「レスラー」 2008年米・仏 評価4


監督:ダーレン・アロノフスキー
出演:ミッキー・ローク、マリサ・トメイ他

2020年10月観賞

 20年前は人気プロレスラーだったランディ。今は一人、場末の賃貸物件に住み、平日にスーパーマーケットでバイトをしながら週末に地方のプロレス興行に参戦する日々。しかし長年の無理が祟って心臓麻痺で入院し心臓のバイパス手術を受ける。レスラーとしての生活をあきらめたランディだったが、一人娘には邪険にされ、懇意にしていたシングルマザーのポールダンサーにも振られて、通常世界での生きる気力を失っていく。

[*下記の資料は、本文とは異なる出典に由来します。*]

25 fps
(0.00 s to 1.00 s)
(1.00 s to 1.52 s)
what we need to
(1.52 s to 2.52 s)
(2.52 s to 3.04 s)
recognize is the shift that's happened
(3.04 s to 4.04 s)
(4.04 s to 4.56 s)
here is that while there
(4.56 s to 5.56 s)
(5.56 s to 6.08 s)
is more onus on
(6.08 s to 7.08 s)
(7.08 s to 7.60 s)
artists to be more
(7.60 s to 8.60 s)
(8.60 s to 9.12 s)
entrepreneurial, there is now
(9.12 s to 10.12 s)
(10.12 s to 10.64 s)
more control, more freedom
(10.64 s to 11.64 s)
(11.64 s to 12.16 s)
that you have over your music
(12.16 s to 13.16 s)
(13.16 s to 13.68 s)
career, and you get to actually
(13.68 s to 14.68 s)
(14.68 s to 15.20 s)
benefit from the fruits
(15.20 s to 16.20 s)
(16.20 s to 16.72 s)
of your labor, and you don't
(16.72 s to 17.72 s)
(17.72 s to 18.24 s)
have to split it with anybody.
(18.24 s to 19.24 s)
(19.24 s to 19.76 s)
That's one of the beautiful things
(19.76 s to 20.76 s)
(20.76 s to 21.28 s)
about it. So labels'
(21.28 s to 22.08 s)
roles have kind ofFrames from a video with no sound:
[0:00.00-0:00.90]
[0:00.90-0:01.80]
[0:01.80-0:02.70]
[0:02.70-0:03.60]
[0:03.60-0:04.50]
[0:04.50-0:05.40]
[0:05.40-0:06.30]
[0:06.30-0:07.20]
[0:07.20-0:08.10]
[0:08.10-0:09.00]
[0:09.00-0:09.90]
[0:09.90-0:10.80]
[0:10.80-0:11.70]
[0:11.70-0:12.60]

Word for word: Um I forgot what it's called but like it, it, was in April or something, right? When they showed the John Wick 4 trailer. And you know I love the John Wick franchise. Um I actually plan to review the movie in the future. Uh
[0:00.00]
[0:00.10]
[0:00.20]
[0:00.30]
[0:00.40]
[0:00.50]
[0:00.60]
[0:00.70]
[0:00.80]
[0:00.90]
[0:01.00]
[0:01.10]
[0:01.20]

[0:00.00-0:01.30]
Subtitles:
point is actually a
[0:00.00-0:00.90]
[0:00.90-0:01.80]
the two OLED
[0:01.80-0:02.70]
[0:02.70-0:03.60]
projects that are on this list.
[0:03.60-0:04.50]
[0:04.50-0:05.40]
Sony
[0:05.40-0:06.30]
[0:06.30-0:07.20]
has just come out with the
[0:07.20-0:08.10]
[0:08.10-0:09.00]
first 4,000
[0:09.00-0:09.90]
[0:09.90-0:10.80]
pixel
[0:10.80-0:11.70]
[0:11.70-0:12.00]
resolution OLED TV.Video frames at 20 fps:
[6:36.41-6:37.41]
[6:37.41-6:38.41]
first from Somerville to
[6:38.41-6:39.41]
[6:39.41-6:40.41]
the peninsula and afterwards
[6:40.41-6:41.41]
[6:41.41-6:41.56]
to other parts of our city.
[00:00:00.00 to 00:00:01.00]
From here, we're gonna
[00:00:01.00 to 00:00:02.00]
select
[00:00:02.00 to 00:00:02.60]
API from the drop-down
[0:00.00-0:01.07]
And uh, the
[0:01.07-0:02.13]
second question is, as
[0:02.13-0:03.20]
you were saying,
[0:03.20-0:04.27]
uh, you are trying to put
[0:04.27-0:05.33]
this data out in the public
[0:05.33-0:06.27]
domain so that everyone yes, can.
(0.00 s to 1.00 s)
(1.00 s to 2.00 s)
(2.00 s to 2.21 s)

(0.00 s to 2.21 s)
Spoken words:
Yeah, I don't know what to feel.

 かつては「イヤー・オブ・ザ・ドラゴン」や「ナイン・ハーフ」で優男風情のセックスシンボルとして名を馳せたミッキー・ロークは、その後猫パンチプロボクサーとして活動した期間もあるほどの格闘技好きで、また、少なくとも私の知る限り2006年の「シンシティ」のころには、顔も浮腫んで明らかにステロイド投与のマッチョになっていて、本作のために役作りをしたというわけではないのだろうが、その外観や生きざまが本作のランディにピッタリマッチしていてはまり役。それより驚いたのが、中堅どころの女優として出演作も多いマリサ・トメイが、40歳を超えながら裸体を惜しげもなく披露し、ポールダンサーを演じきっていることにビックリ。しかも体は締まり素晴らしいプロポーション。役者魂という面では彼女の方を称賛したい(実際、アカデミー、ゴールデングローブ賞双方で助演女優賞候補になった)。

 私は、ファンク兄弟、ブロディ&スヌーカの野獣コンビ、不沈艦スタン・ハンセン、ブッチャー、タイガー・ジェット・シンに馬場&鶴田といった個性的な名レスラーが揃っていた1980年前後の全日プロレスが大好きだった。プロレスはショーであり、ショーだからこその面白さがあるべきと思っていたので、本作の主人公ランディ全盛期の頃の古き良き時代が懐かしく、一方で金網マッチなどとにかく残虐になっていったプロレス界には興味を失っていたため、そんな戦いもしなければならなかったランディを痛々しく感じてしまう。普通の生活の中ではうまく過ごせず、自分の生きる世界はリングの中と悟って、そこで人生を閉じようというストーリーの大枠は「あしたのジョー」に似ているが、主人公を愛する人が結局一人もいないという、救われない内容であるところが非常につらいのであるが、映画としての出来は良い。

 ただ、全盛期にはかなり稼いでいたはずで、しかも同僚には愛され、後輩には崇拝され、人間的にも穏やかで優しいところもあるランディがなぜ、貧乏暮らしになって、離婚して一人暮らしの娘に毛嫌いされているのかが描かれないので、ランディという一個体としていまいち統一感が希薄なところが減点。ここを丁寧に描いていればもう少し点数は上がったと思う。